When you gift an investment to someone, no gains are realized and your original cost basis is also given to the recipient. In this way, the large unrealized gain of a security can be moved from your tax rate to the tax rate of your recipient.
Gifting appreciated stock to a charity is advantageous because the capital gains rate for a charity is zero.
Gifting appreciated stock to family or friends can also be advantageous if the person receiving the gift is in a lower capital gains tax bracket and couldn’t have otherwise inherited the assets with a step up in basis estate tax free.
However, gifting depreciated stock is more complex and never to anyone’s advantage.
If you give a stock with a loss to charity, there is no additional complexity, but you do lose the benefit of the capital loss. You could have sold the security, used the realized capital loss to reduce your taxes, and then gifted the proceeds for greater personal gain. You are worse off for having gifted the security with a loss.
If you give a stock with a loss to another person, there is additional complexity and everyone loses the advantage of the capital loss.
The government doesn’t want wealthy individuals to be able to save on taxes by receiving gifts of depreciated stock and then selling them. As a result, they have rules which mean that only securities which go down further after the receiving the gift can receive a capital loss.
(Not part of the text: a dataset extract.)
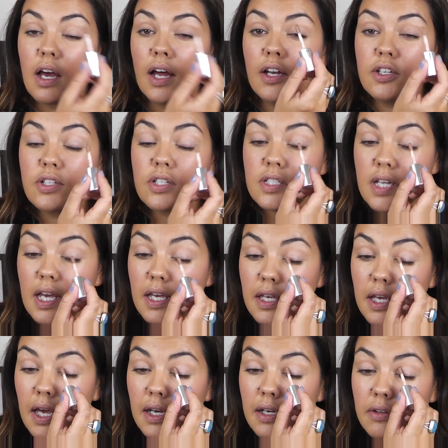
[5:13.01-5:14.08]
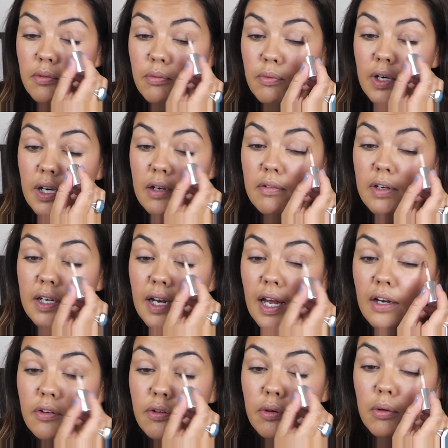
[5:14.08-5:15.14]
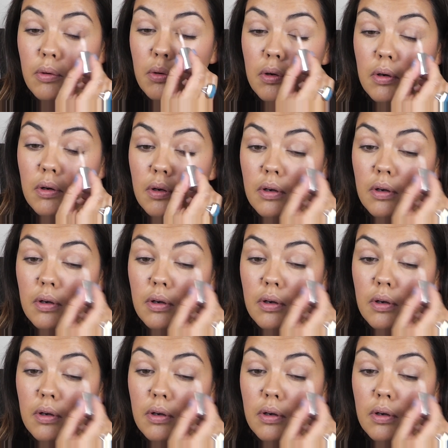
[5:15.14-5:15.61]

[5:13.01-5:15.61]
And you just take it and it's really, really natural.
This loss would then be the same value that they could have received by simply purchasing the stock.
Put more technically: If your original cost basis is greater than the value of the security when you gifted it, then the cost basis of the received holding is effectively fractured.
One cost basis is your own original cost basis. A second cost basis is the value of the holding on the date of the gift. The original cost basis is greater; the value of the holding on the date of the gift is smaller. Which cost basis is used depends on the eventual sale price.
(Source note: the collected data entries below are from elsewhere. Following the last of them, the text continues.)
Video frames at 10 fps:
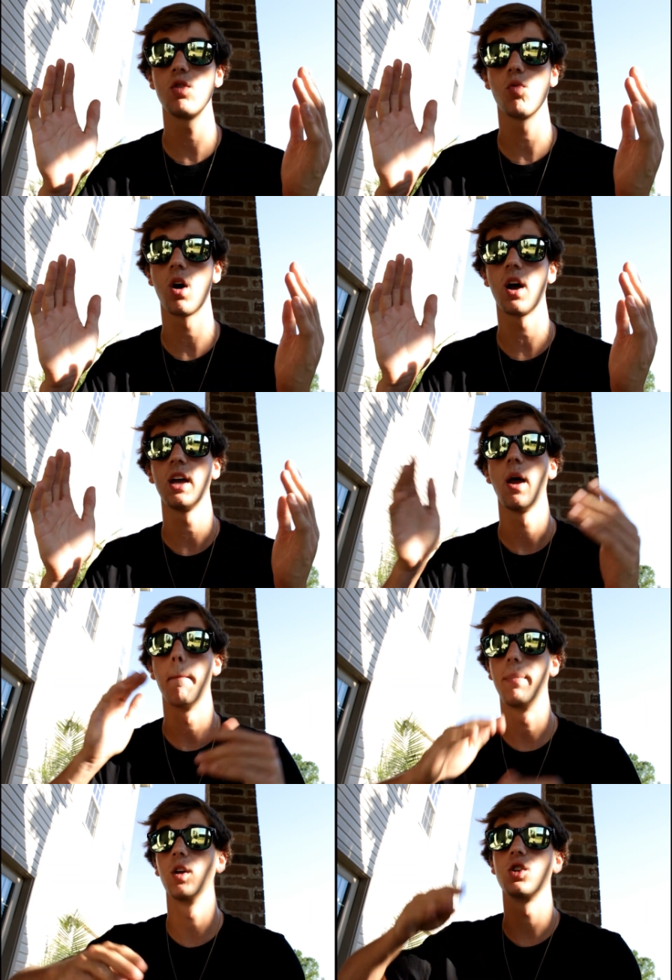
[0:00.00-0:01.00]
you want,
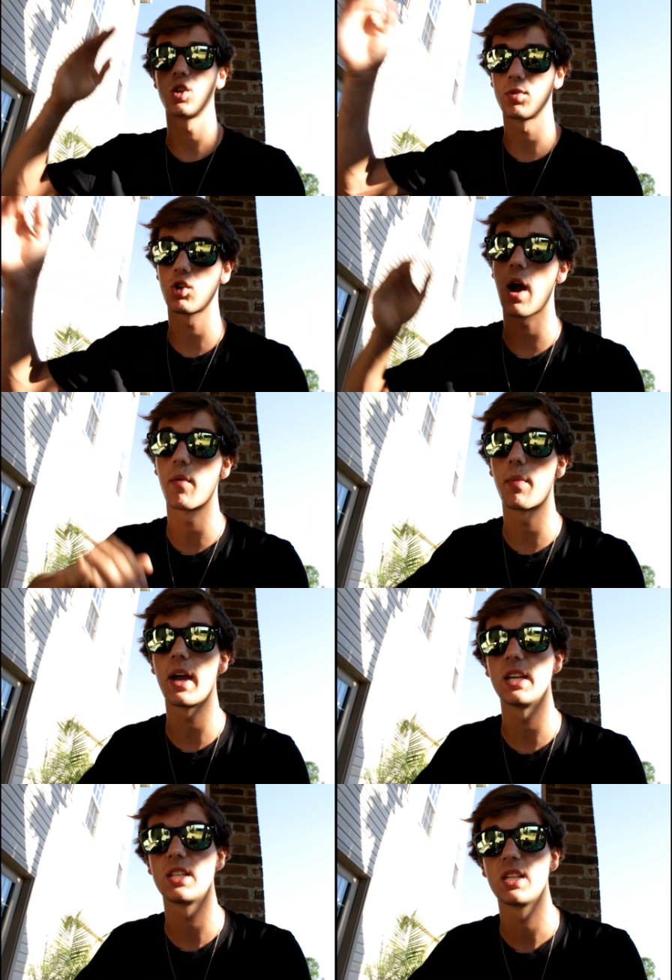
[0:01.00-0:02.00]
build your subscriber
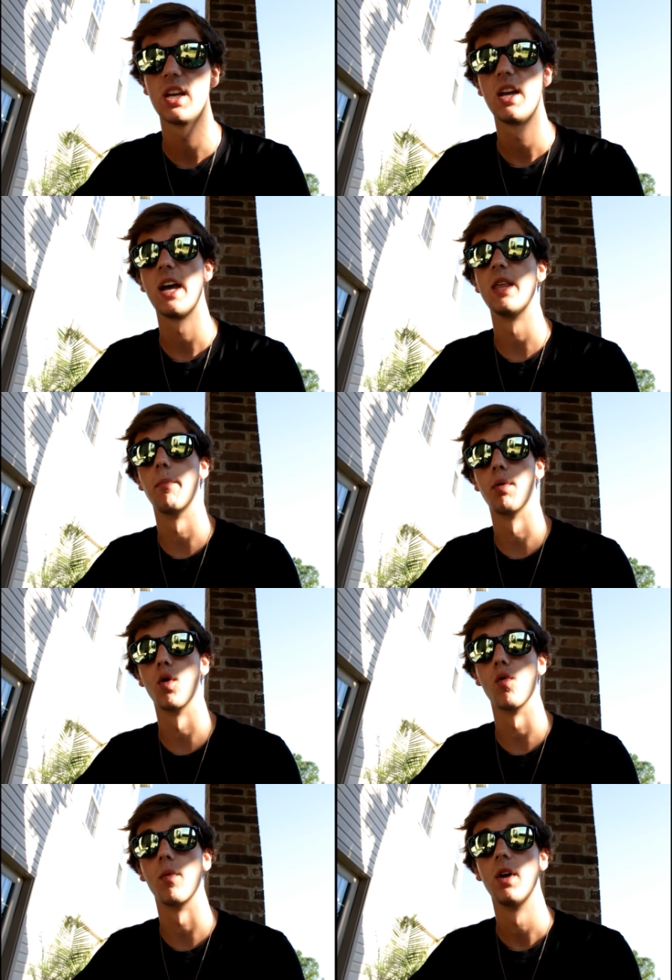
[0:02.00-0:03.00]
base, and then
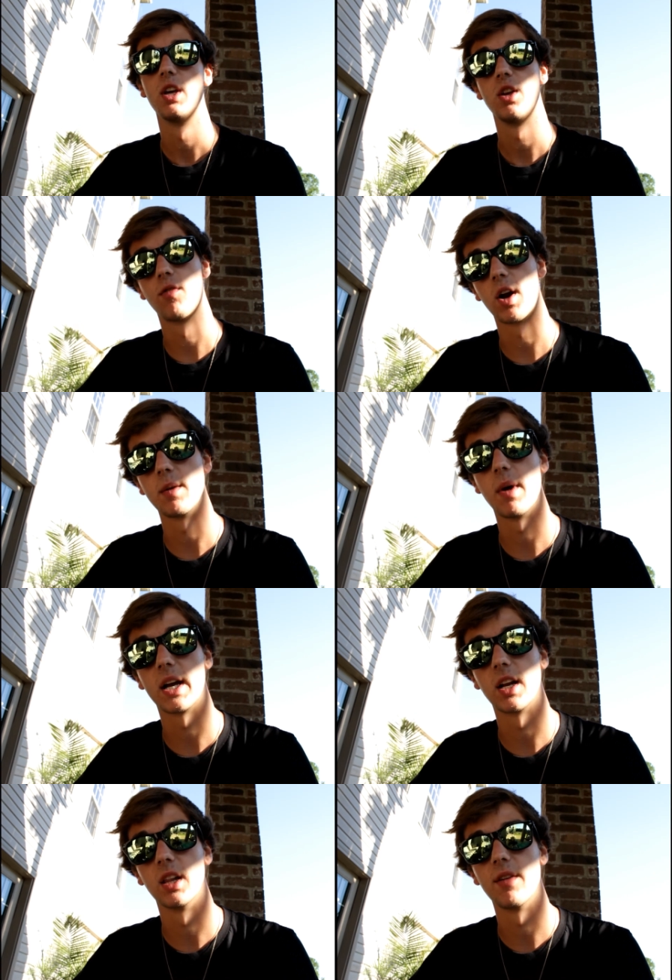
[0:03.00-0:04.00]
boom, you've already
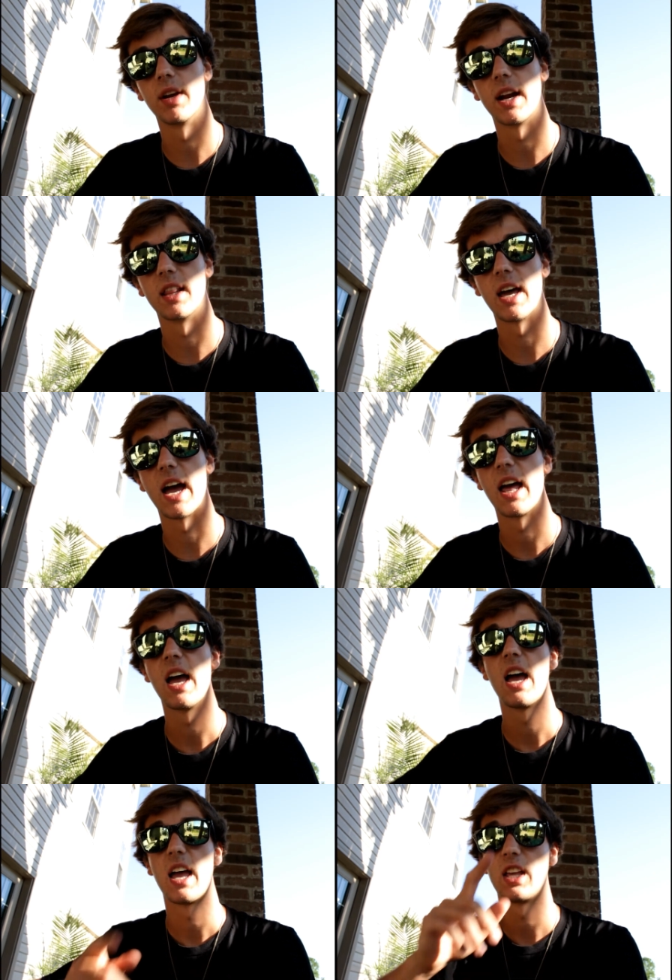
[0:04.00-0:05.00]
making a living out of that.
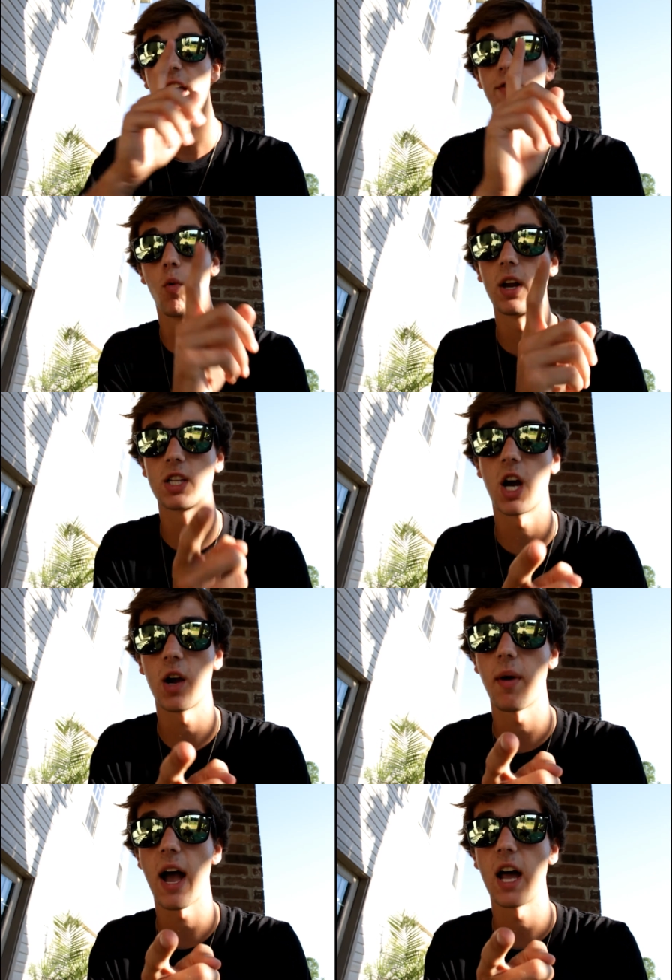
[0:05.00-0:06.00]
If you want to talk
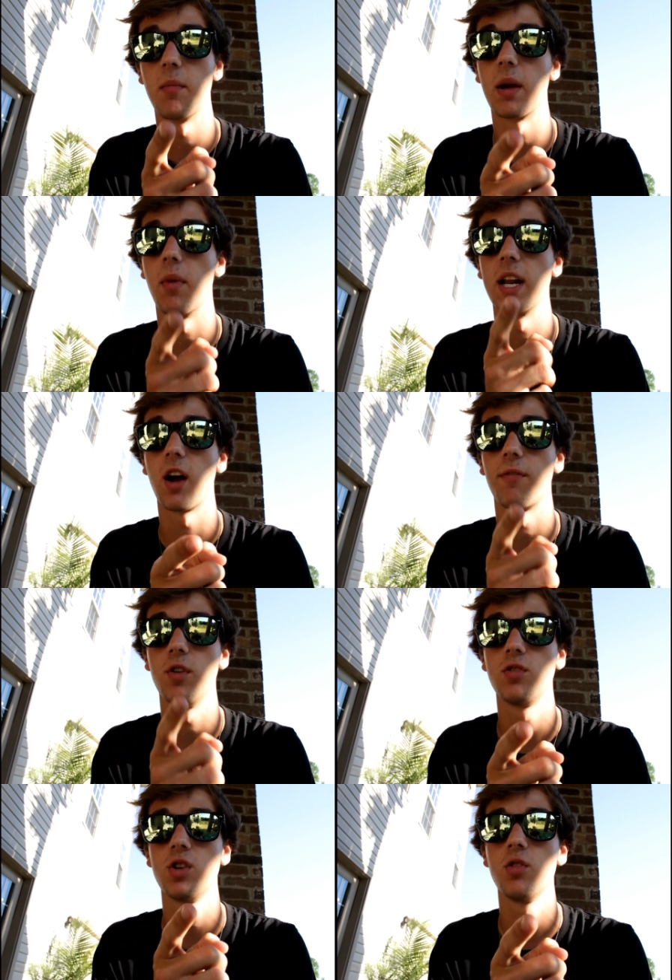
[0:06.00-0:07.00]
about how to make money off
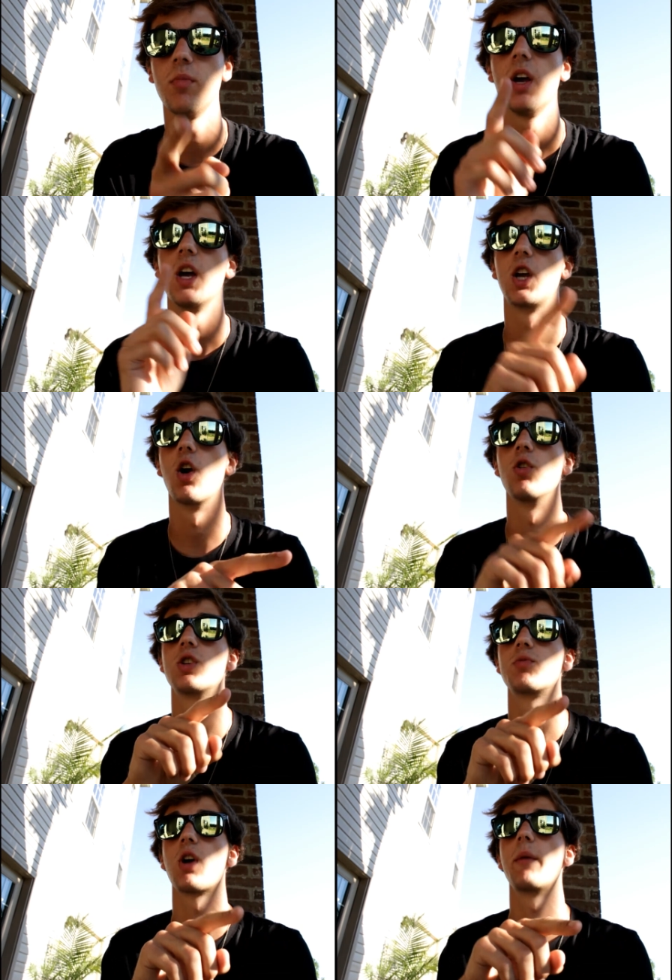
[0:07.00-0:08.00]
YouTube, go
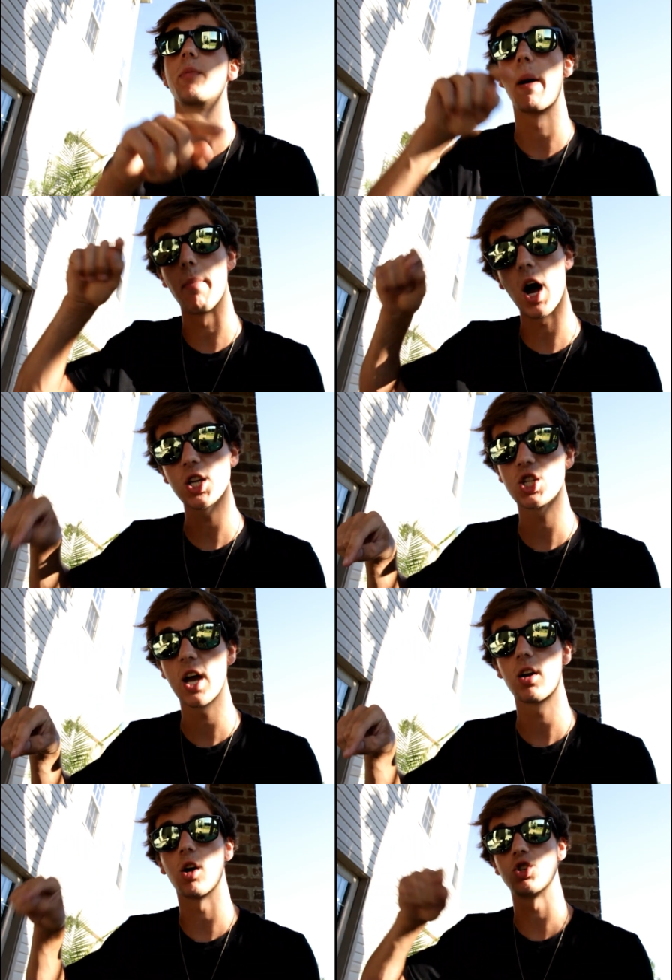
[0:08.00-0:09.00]
subscribe to my boss
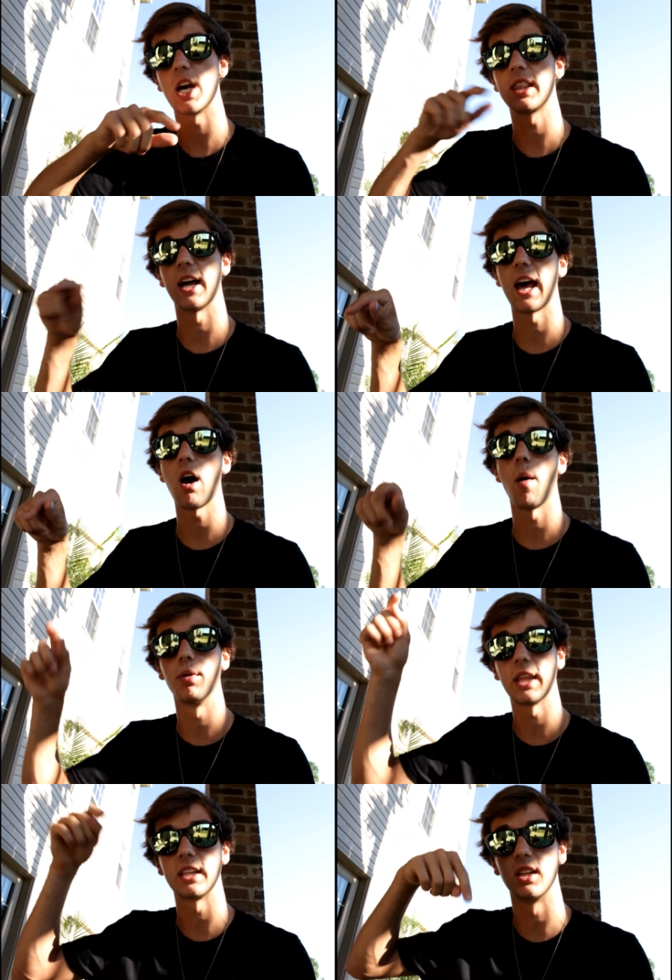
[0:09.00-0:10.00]
channel. Go check that out. I'll
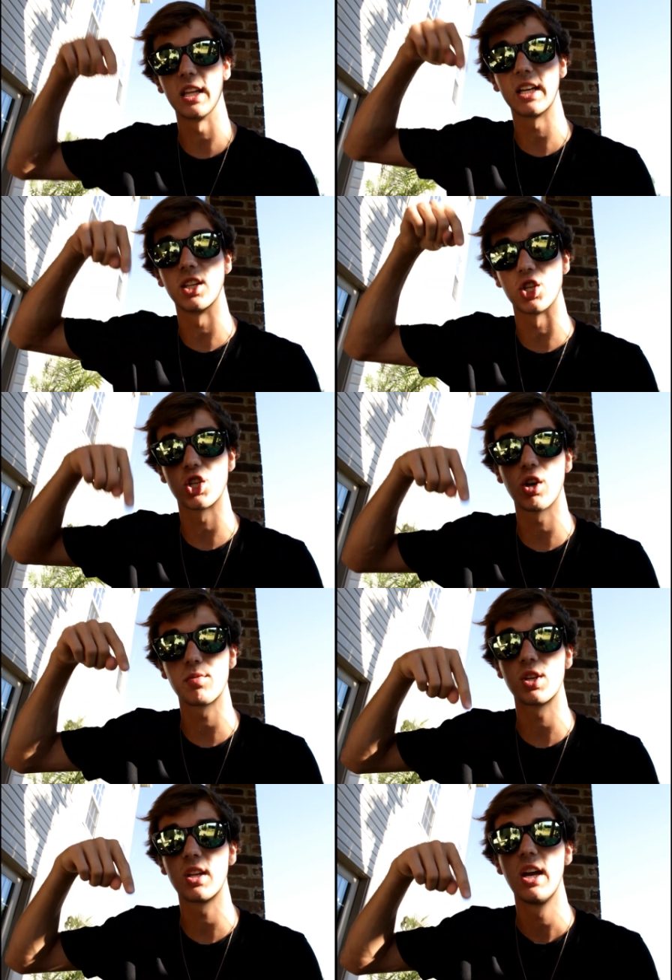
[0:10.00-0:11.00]
put that the link in the
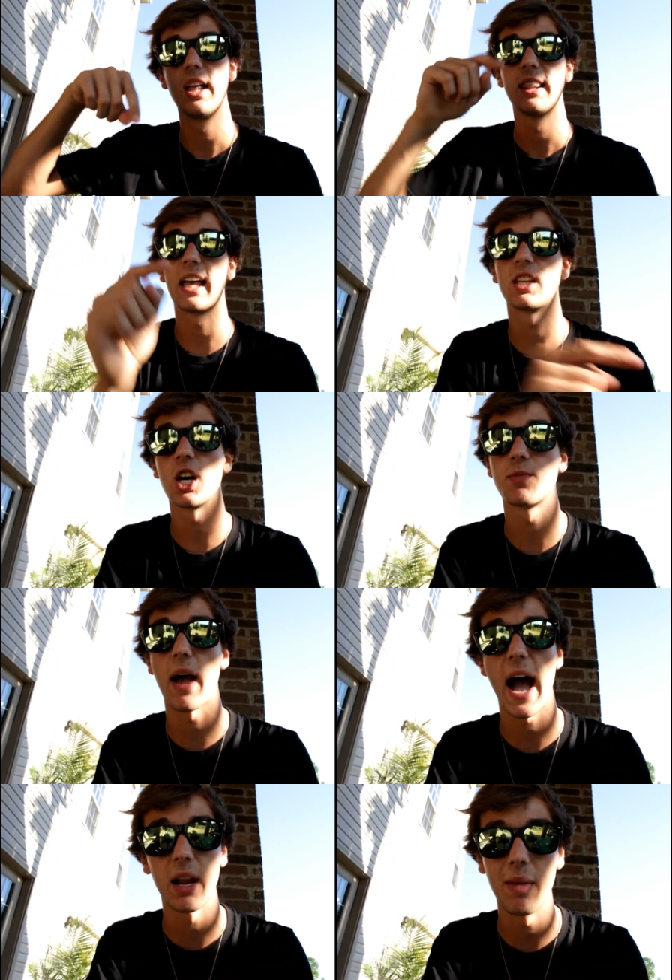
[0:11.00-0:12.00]
description. That talks
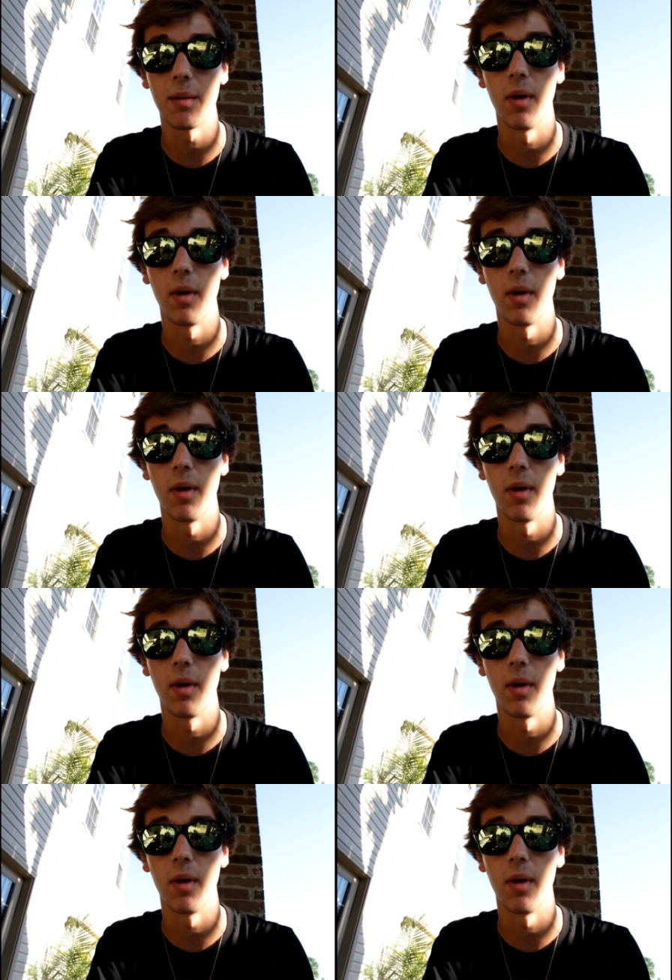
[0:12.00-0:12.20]
about how to make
If the subsequent sale price is higher than the original cost basis, then the original cost basis is used and the recipient realizes a capital gain.
If the subsequent sale price is higher than fair market value at the time of the gift but lower than the original cost basis, then there is no gain or loss realized and you use the selling price as the cost basis.
If the subsequent sale price is even lower than the fair market value at the time of the gift, then you use the fair market value at the time of the gift as the cost basis and the recipient realizes a capital loss.
If you are trying to maximize the value to families, we don’t recommend gifting stock which is currently lower than the original cost basis. Instead, we suggest selling the stock, realizing the loss, and gifting either the proceeds or something else. When the original owner sells the security they realize the loss.
Schwab provides advisors an alert whenever a security which has been gifted is ultimately sold. If you have never gifted a security which had an unrealized capital loss, you can safely ignore these alerts.